What I do know: when a company gets blacklisted and then shows up at the White House two months later, and the sitting president claims ignorance, something’s being negotiated. Probably hard. The market hasn’t priced in the uncertainty around which AI vendors will actually be allowed to operate in the U.S. by mid-2026.

Rare Earth and the Greenland Gambit

On April 17, Greenland approved a 92.5% stake and operating control shift over Tanbreez, putting the rare earth explorer in sharper investor focus. Critical metals surged.

This is genuinely significant and completely under-covered. Rare earths matter for everything from defense to renewable energy to semiconductor manufacturing. Greenland just handed control of a major deposit to investors. That’s not a minor corporate event. That’s geopolitical.

The U.S. has been trying to de-risk its supply chains away from China for years. A Greenland rare earth play isn’t a solution, but it’s a hedge. And investors noticed immediately. Critical metals surged. This is going to matter in 2026 and 2027 when supply chain narratives get real.

Here’s What Doesn’t Add Up

The Nasdaq’s posting its best run in decades. Tech stocks are historic-week territory across Oracle, AMD, and Microsoft. Gold’s crushing equities. The Fed’s frozen. Geopolitics is volatile enough to move energy prices and EV narratives simultaneously. And Netflix is suddenly trying to be an acquisitions machine.

My prediction: we’re going to see divergence widen massively by Q3 2026. The mega-cap tech names will keep squeezing higher because they benefit from both lower energy costs and the AI narrative.
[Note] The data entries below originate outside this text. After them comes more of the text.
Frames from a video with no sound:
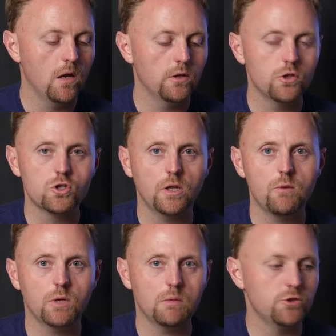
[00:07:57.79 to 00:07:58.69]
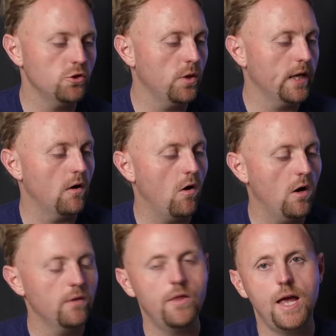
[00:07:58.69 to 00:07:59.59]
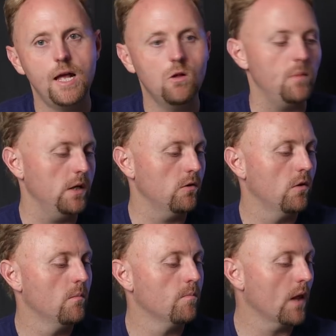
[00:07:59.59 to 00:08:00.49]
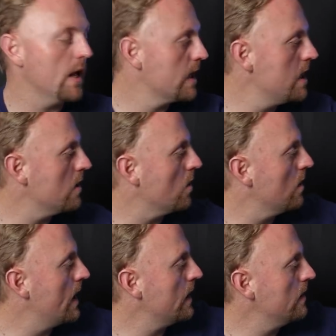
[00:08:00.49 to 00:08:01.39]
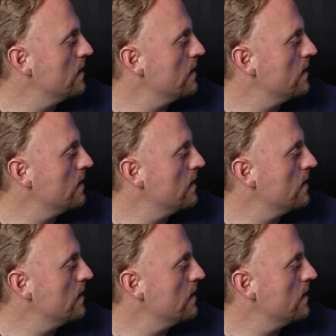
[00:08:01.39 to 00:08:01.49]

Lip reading: Usually when I'm shooting on the helmet, like here, or like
But mid-cap and small-cap stocks are going to struggle because they lack the geopolitical hedges and margin profiles of the titans.
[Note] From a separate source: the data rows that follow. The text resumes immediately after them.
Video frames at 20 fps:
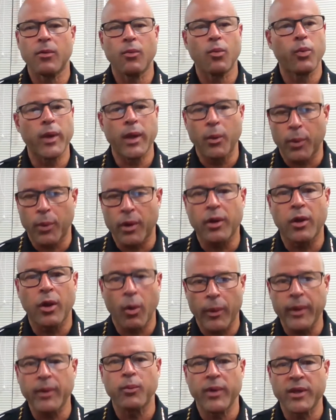we
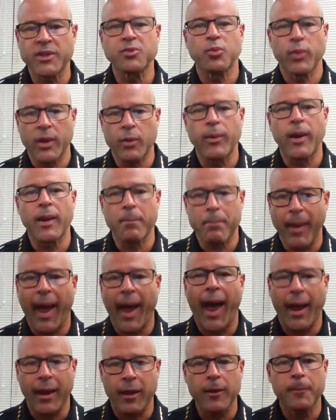went
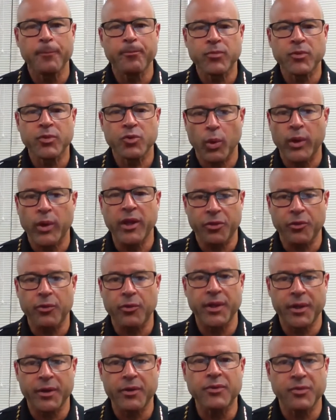back 20,
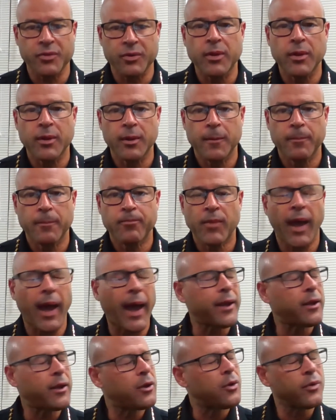30 years.
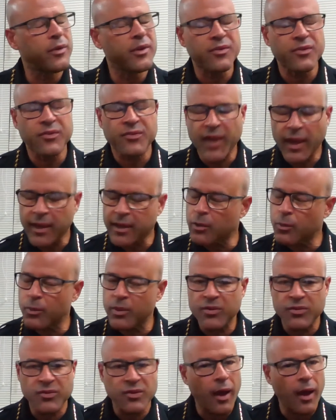I knew the second
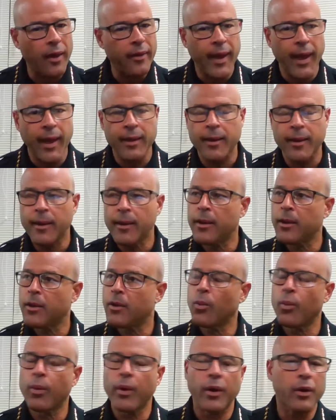we saw that,
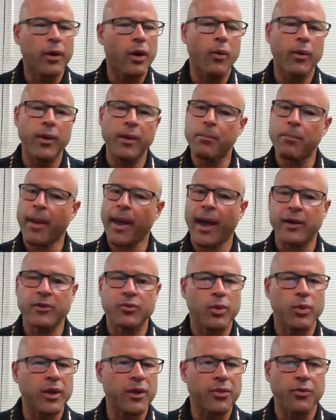we're going back
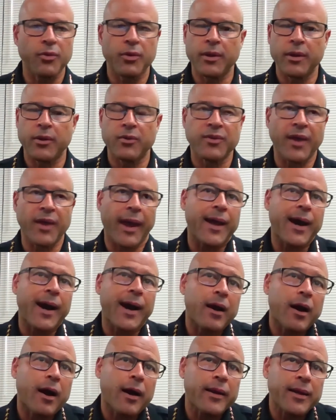20, 30 years. I
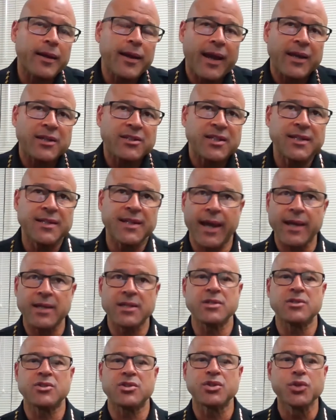got on in
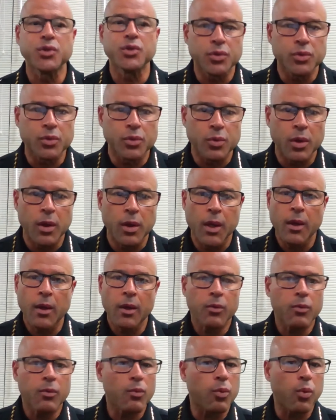1992,
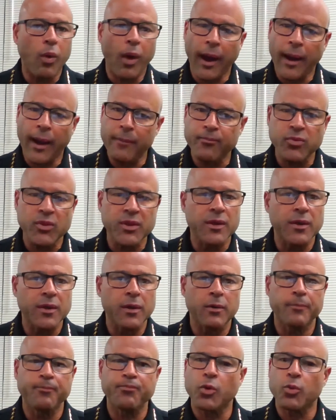right?
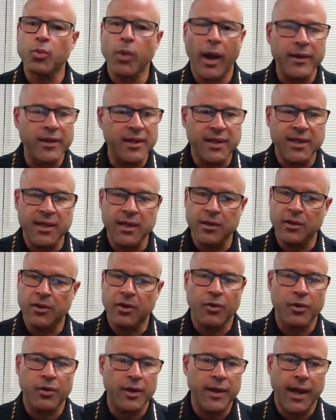The Rodney King
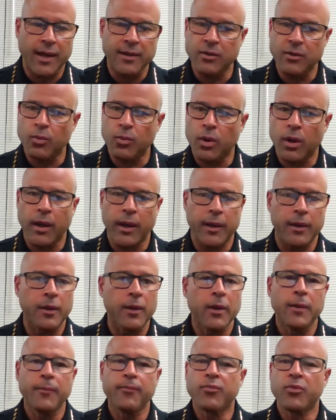occurred in
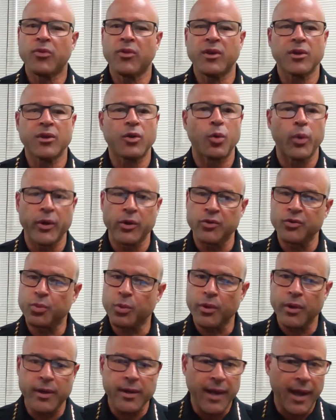91. The acquittals
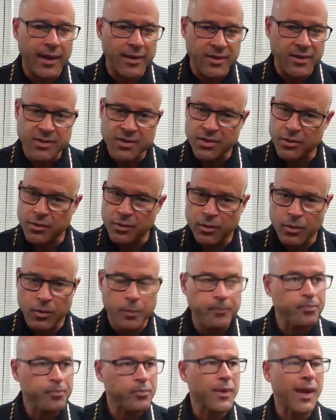were in
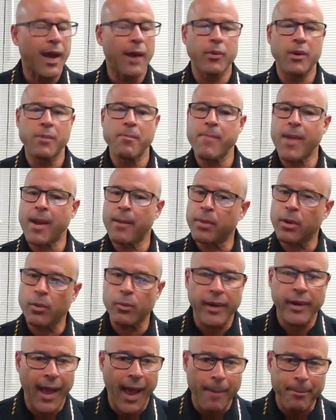92. I remember
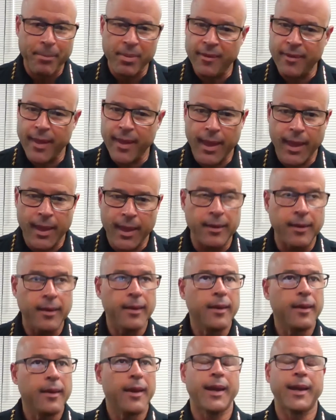what happened then.
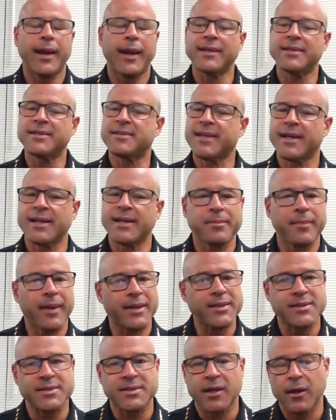And I said to
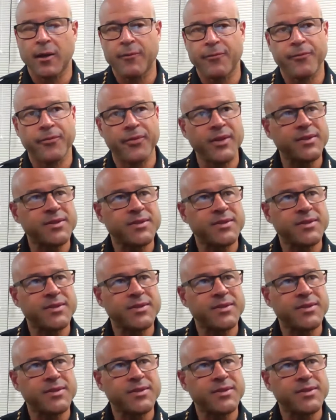myself,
Gold doesn’t fall out of the top performers just because oil prices drop. Something in the background is still broken. It might be inflation. It might be credit stress. It might be the Fed’s confusion actually meaning something. But gold doesn’t lie.
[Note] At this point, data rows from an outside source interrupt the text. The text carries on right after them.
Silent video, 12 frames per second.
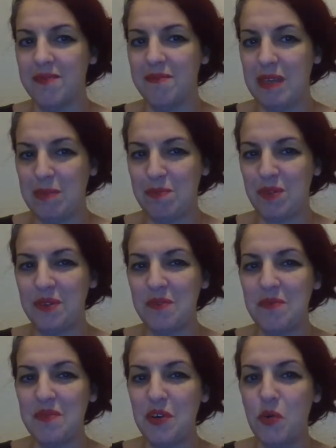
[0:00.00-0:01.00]
people
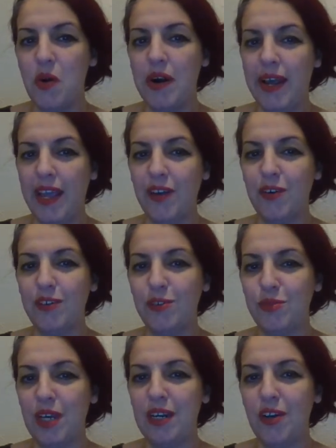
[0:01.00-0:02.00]
who are angry
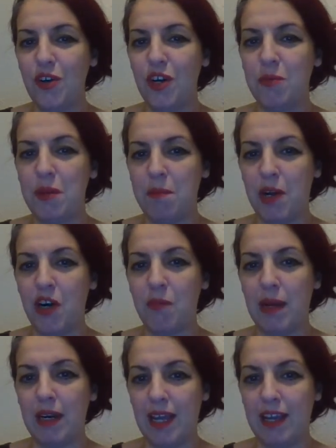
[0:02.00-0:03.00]
to no longer be part of
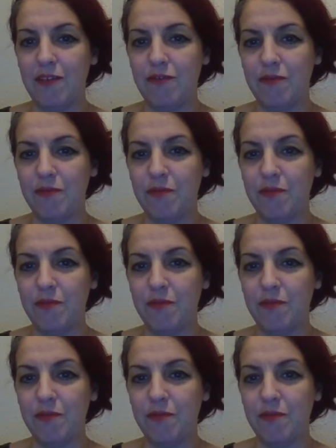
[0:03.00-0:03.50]
my life.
Detailed close-up of a newspaper displaying global financial market statistics and country flags. Photo by Markus Spiske / Pexels

What I’m Watching

  • Cerebras IPO pricing and OpenAI warrant terms (next 30 days): If this goes through at a valuation that looks desperate versus the mega-cap chipmakers, it tells you there’s a second tier emerging in AI infrastructure—and it’s vulnerable.

  • Tesla earnings guidance on supply/AI chips (due imminently): Management’s commentary on whether they’re seeing constraints on AI chip availability will ripple across the entire EV and semiconductor complex. Watch for any hedging on robotaxi timelines.

  • Gold’s hold above $2,200/oz through June: If gold breaks down while stocks stay elevated, the hedging narrative breaks. If gold holds while equity breadth contracts, we’re definitely in a bifurcated market that’s pricing in some serious tail risk the Fed hasn’t explicitly acknowledged.